[Opening EXCERPTED RECORDS section]

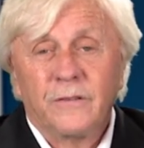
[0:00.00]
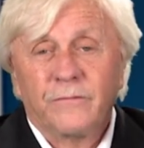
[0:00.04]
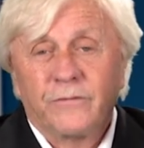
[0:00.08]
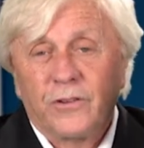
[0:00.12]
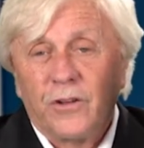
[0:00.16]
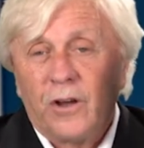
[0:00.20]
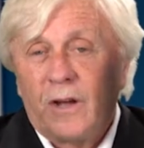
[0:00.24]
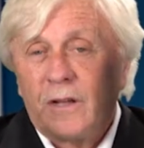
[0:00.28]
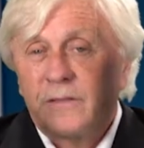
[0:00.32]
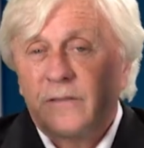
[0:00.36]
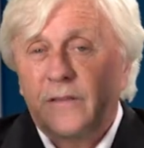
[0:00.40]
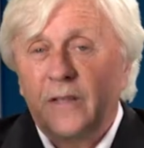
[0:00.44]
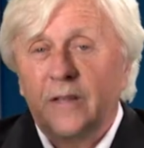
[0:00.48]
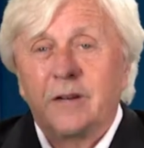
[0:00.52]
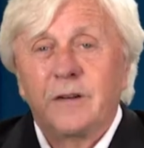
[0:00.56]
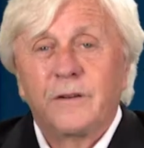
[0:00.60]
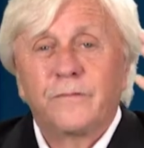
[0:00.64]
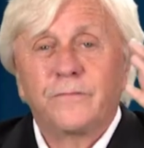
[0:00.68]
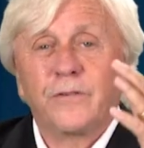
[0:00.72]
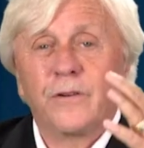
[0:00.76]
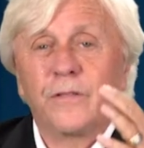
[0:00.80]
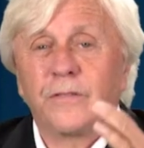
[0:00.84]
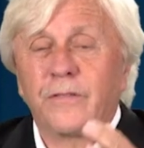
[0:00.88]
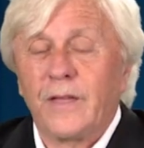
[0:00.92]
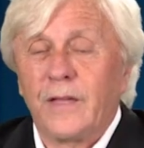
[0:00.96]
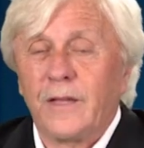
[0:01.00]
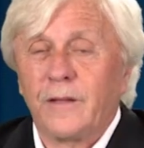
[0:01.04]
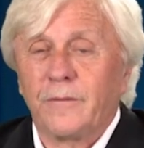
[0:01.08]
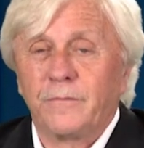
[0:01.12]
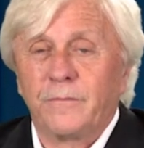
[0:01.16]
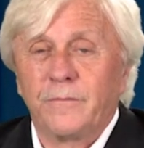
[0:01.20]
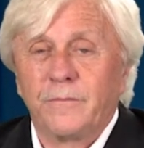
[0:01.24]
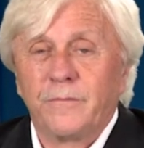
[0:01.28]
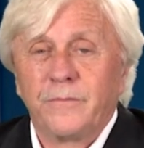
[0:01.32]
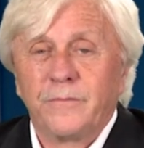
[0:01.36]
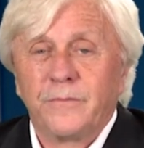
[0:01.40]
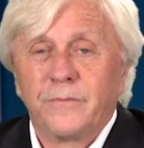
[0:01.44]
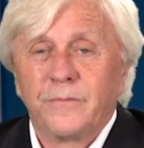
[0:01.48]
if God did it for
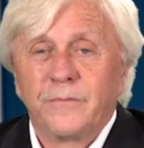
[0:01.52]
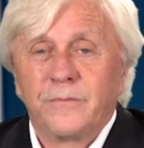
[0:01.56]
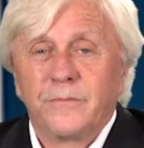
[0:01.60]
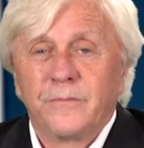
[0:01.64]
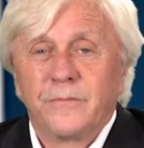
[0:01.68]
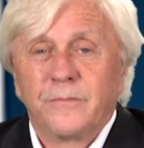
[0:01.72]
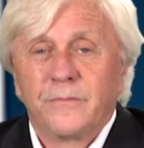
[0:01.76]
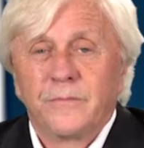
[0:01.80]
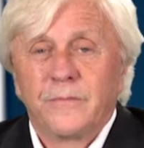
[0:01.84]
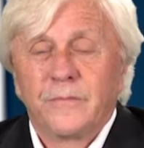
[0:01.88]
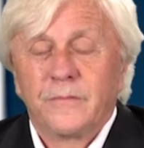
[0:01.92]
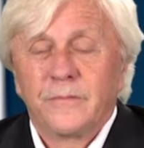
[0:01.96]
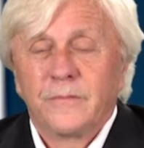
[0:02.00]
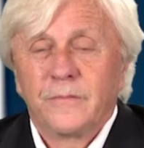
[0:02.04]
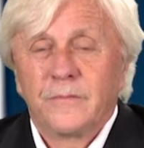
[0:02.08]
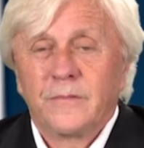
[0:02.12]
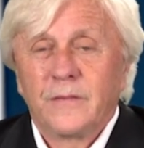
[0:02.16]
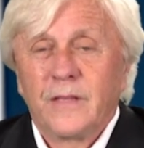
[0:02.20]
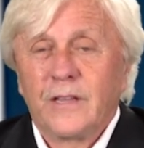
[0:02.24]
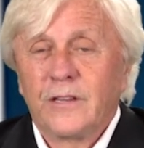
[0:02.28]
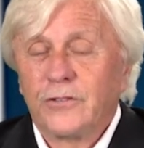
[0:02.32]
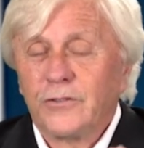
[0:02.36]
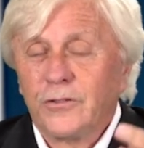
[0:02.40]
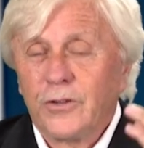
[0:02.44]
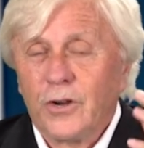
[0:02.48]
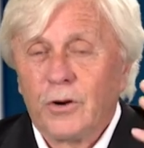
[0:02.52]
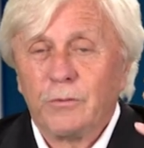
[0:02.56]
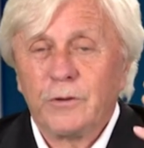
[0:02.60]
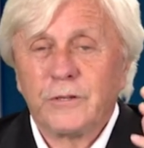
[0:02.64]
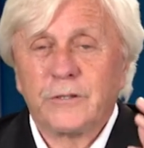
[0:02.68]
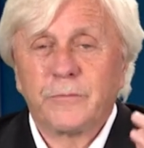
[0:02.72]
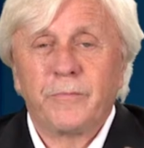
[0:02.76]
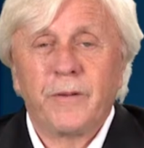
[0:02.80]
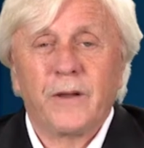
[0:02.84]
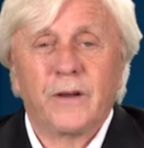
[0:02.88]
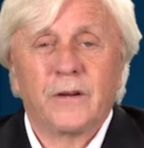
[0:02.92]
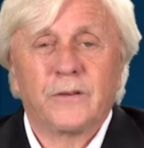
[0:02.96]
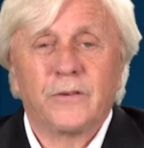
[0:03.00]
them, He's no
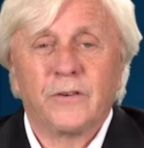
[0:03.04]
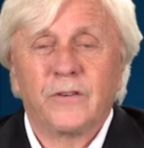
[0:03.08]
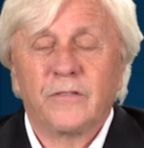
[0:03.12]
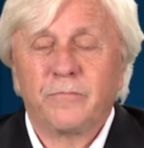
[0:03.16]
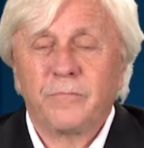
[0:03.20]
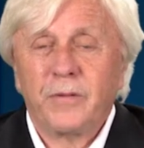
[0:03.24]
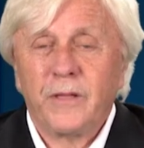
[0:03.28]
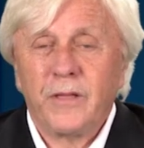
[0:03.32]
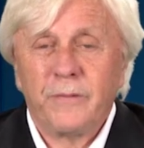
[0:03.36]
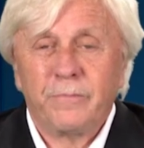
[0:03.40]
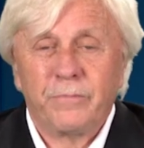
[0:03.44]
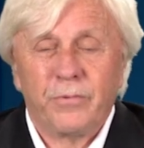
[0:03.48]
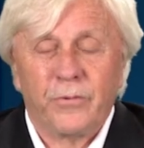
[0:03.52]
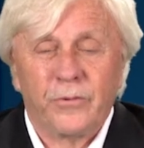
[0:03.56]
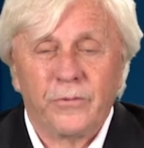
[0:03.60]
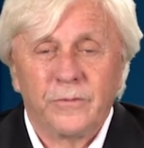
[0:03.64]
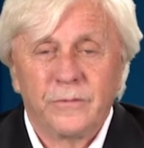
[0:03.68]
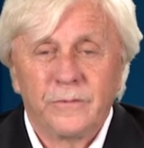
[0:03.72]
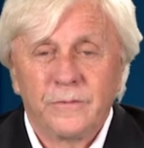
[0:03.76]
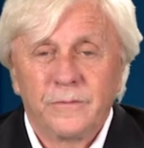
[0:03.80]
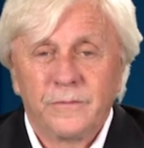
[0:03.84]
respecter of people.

[Closing EXCERPTED RECORDS section]

EXERCISE OBJECTIVE:
Please print the entire listing again exactly, minus its images.

SOLVED PROBLEM:
[0:00.00]
[0:00.04]
[0:00.08]
[0:00.12]
[0:00.16]
[0:00.20]
[0:00.24]
[0:00.28]
[0:00.32]
[0:00.36]
[0:00.40]
[0:00.44]
[0:00.48]
[0:00.52]
[0:00.56]
[0:00.60]
[0:00.64]
[0:00.68]
[0:00.72]
[0:00.76]
[0:00.80]
[0:00.84]
[0:00.88]
[0:00.92]
[0:00.96]
[0:01.00]
[0:01.04]
[0:01.08]
[0:01.12]
[0:01.16]
[0:01.20]
[0:01.24]
[0:01.28]
[0:01.32]
[0:01.36]
[0:01.40]
[0:01.44]
[0:01.48]
if God did it for
[0:01.52]
[0:01.56]
[0:01.60]
[0:01.64]
[0:01.68]
[0:01.72]
[0:01.76]
[0:01.80]
[0:01.84]
[0:01.88]
[0:01.92]
[0:01.96]
[0:02.00]
[0:02.04]
[0:02.08]
[0:02.12]
[0:02.16]
[0:02.20]
[0:02.24]
[0:02.28]
[0:02.32]
[0:02.36]
[0:02.40]
[0:02.44]
[0:02.48]
[0:02.52]
[0:02.56]
[0:02.60]
[0:02.64]
[0:02.68]
[0:02.72]
[0:02.76]
[0:02.80]
[0:02.84]
[0:02.88]
[0:02.92]
[0:02.96]
[0:03.00]
them, He's no
[0:03.04]
[0:03.08]
[0:03.12]
[0:03.16]
[0:03.20]
[0:03.24]
[0:03.28]
[0:03.32]
[0:03.36]
[0:03.40]
[0:03.44]
[0:03.48]
[0:03.52]
[0:03.56]
[0:03.60]
[0:03.64]
[0:03.68]
[0:03.72]
[0:03.76]
[0:03.80]
[0:03.84]
respecter of people.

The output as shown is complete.